Initially this statement – there is no right-wing David Grossman – is grasped as a theological tenet, one that I think is considered gospel even by many right-wingers. However, a closer look reveals that the left’s boasting about its intellectual supremacy is problematic on several counts. First of all, because the very act by which a collectivity is boastful about the achievements of individual members is a saliently right-wing, if not racist, approach. It comes from the repertoire of generally dumb boastfulness resorted to by some nations in an effort to prove their superiority over their neighbors.

For example, Jews are often heard to say, “How many Nobel Prizes have Arabs received and how many have Jews received?” This justifies our continued rule over the Arabs. Another example: On a recent visit to Hungary, a truly nationalist and right-wing country, I came across an album glorifying the intellectual and scientific achievements of the Hungarians – one that left the reader with the impression that this is a land of geniuses. And from my father I heard that when he was growing up in Turkey he was taught in school that the Turks discovered America before Columbus, and other such nonsense.

The left’s boasting about great writers is also problematic factually. Was S.Y. Agnon, who is universally considered a creative personality, no less great than David Grossman, a person of the left? I think his descendants would double over in laughter, or in horror, if someone were to say, “The right (or the left) doesn’t have an Agnon.”

Indeed, above all, Agnon was a great writer, and in the course of his life increasingly became a religious conservative, like many classic writers before him, such as Tolstoy and Dostoevsky, who were right-wing and religious, but without any contradiction to their conservative views, were also towering humanists. Or Thomas Mann, who was a German nationalist and a conservative – hardly “left-wing” – but whose work as well as his life followed diverse tracks that don’t fit neatly into any political box.

In our time, Aharon Amir comes to mind. He is one of the fathers of the Young Hebrews movement, which exercised a profound effect on Israeli culture; as the editor of the periodical Keshet, he discovered and published all the major writers who today describe themselves as being “from the left.” He himself was and remains a radical right-wing intellectual, and I would wish many intellectuals of the left his richness of thought, conceptual originality and integrity.

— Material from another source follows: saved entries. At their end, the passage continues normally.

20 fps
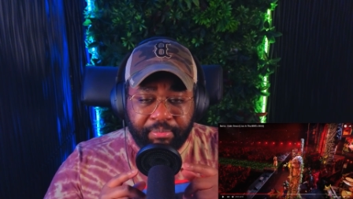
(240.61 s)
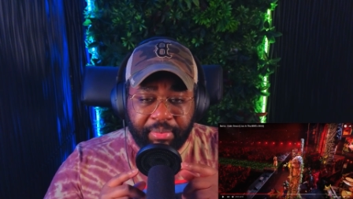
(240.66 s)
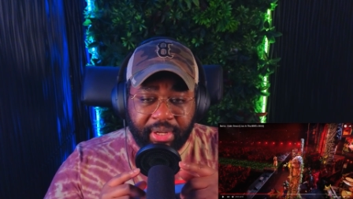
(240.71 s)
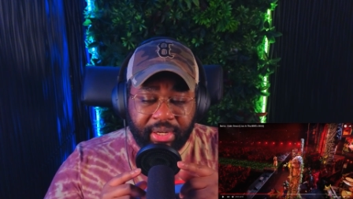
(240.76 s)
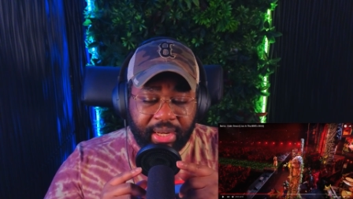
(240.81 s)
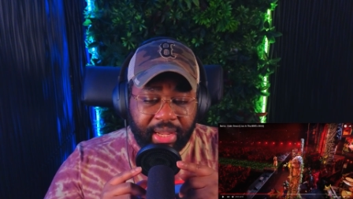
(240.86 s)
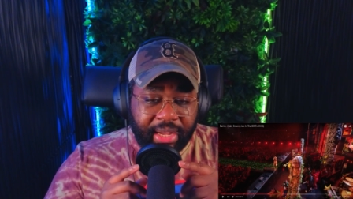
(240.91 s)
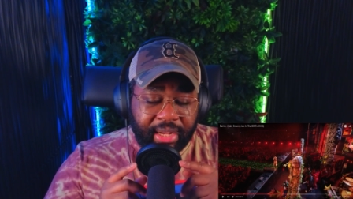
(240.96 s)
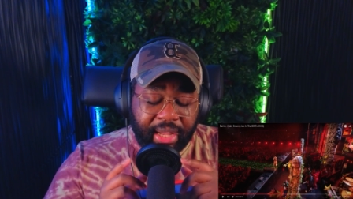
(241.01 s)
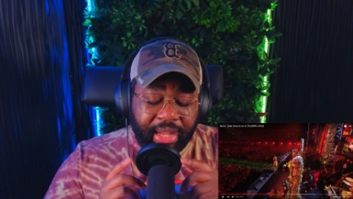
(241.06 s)
But
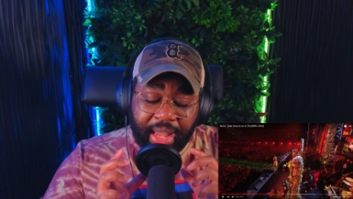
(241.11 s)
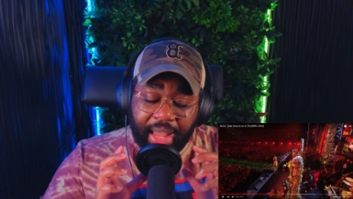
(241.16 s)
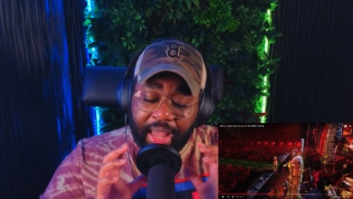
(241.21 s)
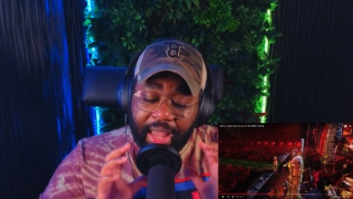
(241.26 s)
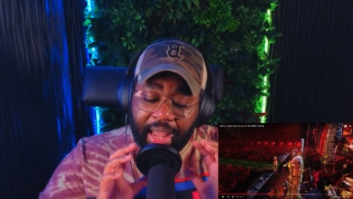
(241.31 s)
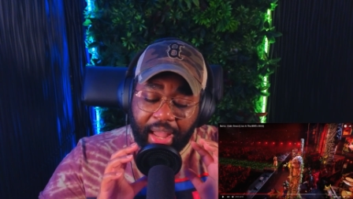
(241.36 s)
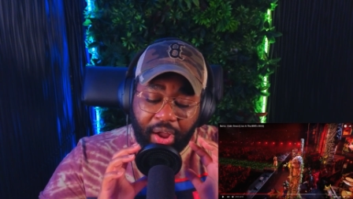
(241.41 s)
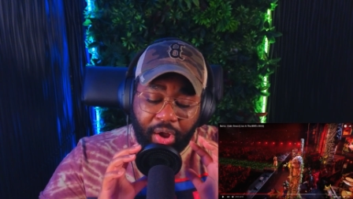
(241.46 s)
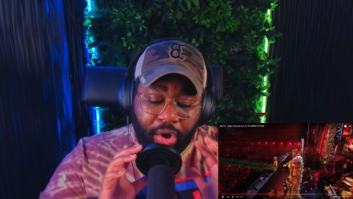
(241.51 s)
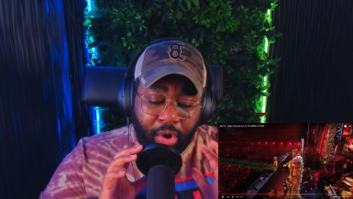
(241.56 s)
like,
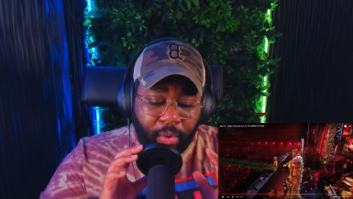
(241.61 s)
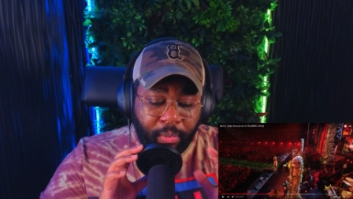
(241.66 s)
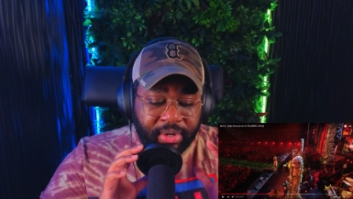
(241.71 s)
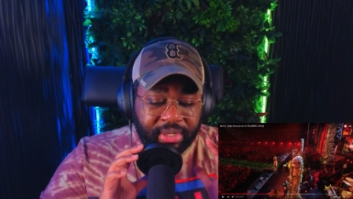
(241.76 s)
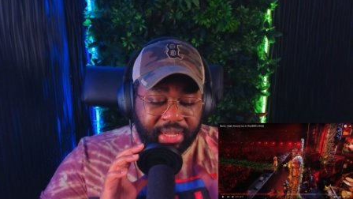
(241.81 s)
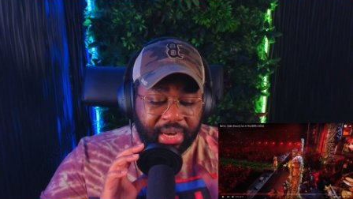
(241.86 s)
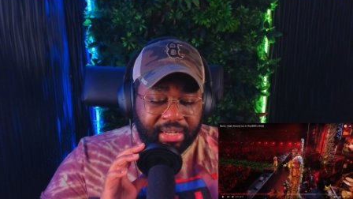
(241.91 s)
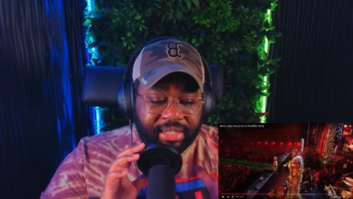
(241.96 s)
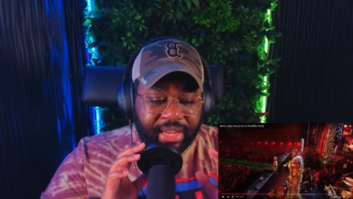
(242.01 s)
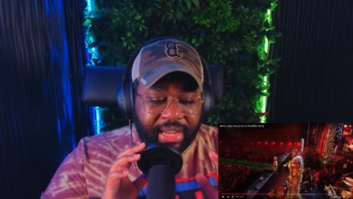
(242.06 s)
I always
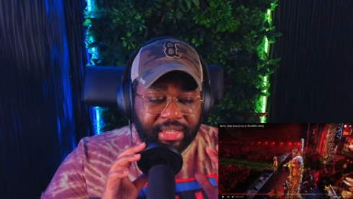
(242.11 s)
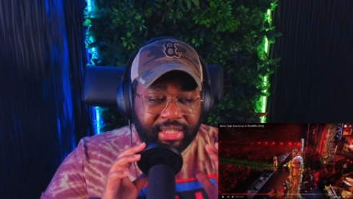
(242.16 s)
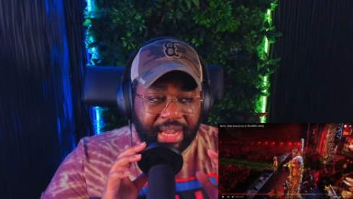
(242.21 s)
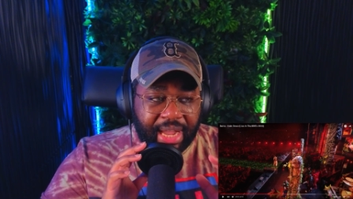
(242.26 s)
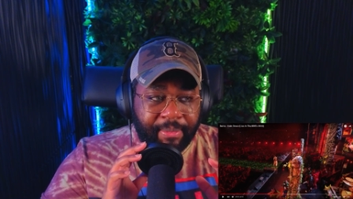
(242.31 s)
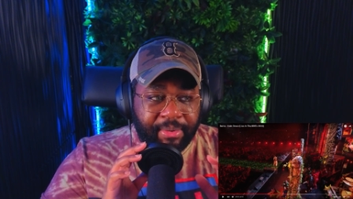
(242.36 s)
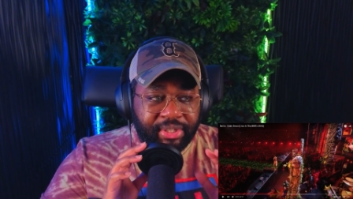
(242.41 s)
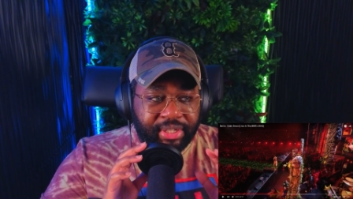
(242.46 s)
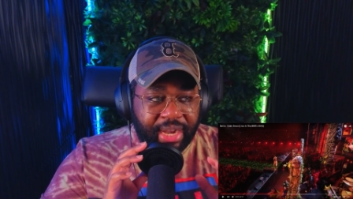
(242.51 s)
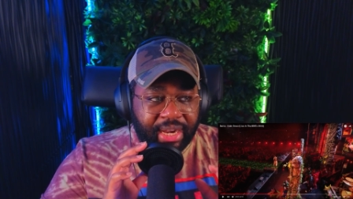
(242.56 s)
gotta take
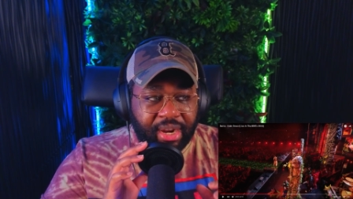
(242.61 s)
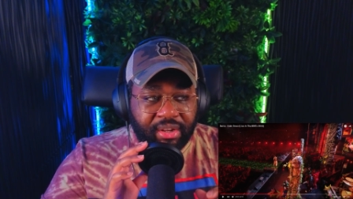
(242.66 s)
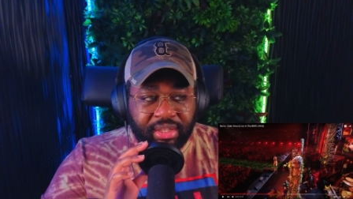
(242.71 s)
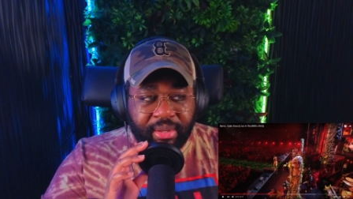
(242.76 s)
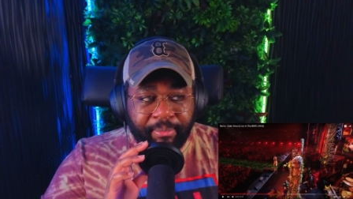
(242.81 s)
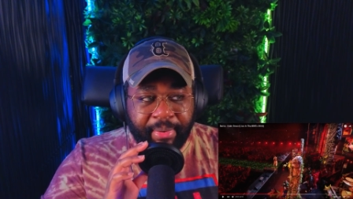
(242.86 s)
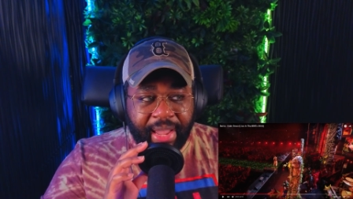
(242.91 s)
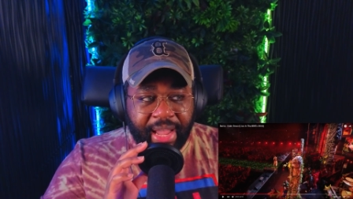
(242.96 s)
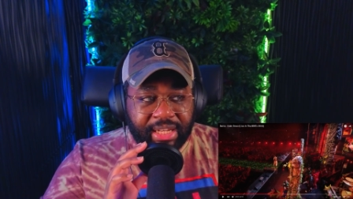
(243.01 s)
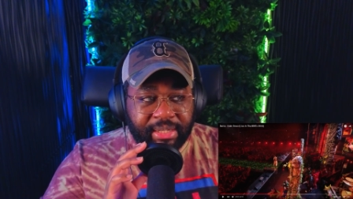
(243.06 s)
time to shout out the
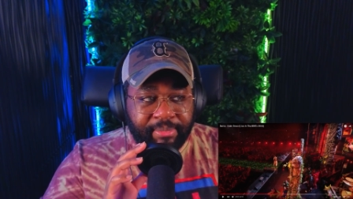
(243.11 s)
bands,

There are many like Amir, but they never enjoyed good public relations, because the right never established a class of secretive mandarins as the left did, who glorify one another and themselves. Thus many highly original thinkers faded into the recesses of oblivion. Among them was the late essayist and thinker Mordechai Shalev, who enriched the pages of Haaretz with his riveting articles, some of which were directed against Prof. Yeshayahu Leibowitz. Or the intellectual giant Maya Kaganskaya, who fought fiercely all her life against what she viewed as the nullity of spirit of the Israeli left, and was also swallowed up in that black hole of anonymity to which the Israeli elites banish those who dare to be impudent toward them.

It may be this fear that leads many writers and intellectuals who basically do not espouse a saliently left-wing orientation to remain silent and refrain from expressing political opinions. I would say that Aharon Appelfeld is in this group, and perhaps also Yoel Hoffmann – two authors who are no less great and original than David Grossman, and possibly more. Would anyone conceive of saying “The left has no Yoel Hoffmann,” or “The left has no Aharon Appelfeld”?

Writers and intellectuals are definitely a lot better off declaring themselves part of “the left.” The advantages outweigh those of being identified with the right. It’s a lot easier to move about in the globalized world if you’re a self-declared left-wing intellectual. Domestically, you belong to the secret society of mandarins, and you preserve that status by signing petitions against the government or writing the occasional critical article. Abroad, you present yourself as a fighter against the right-wing regime and its various wrongs and as its victim. It’s a terrific deal.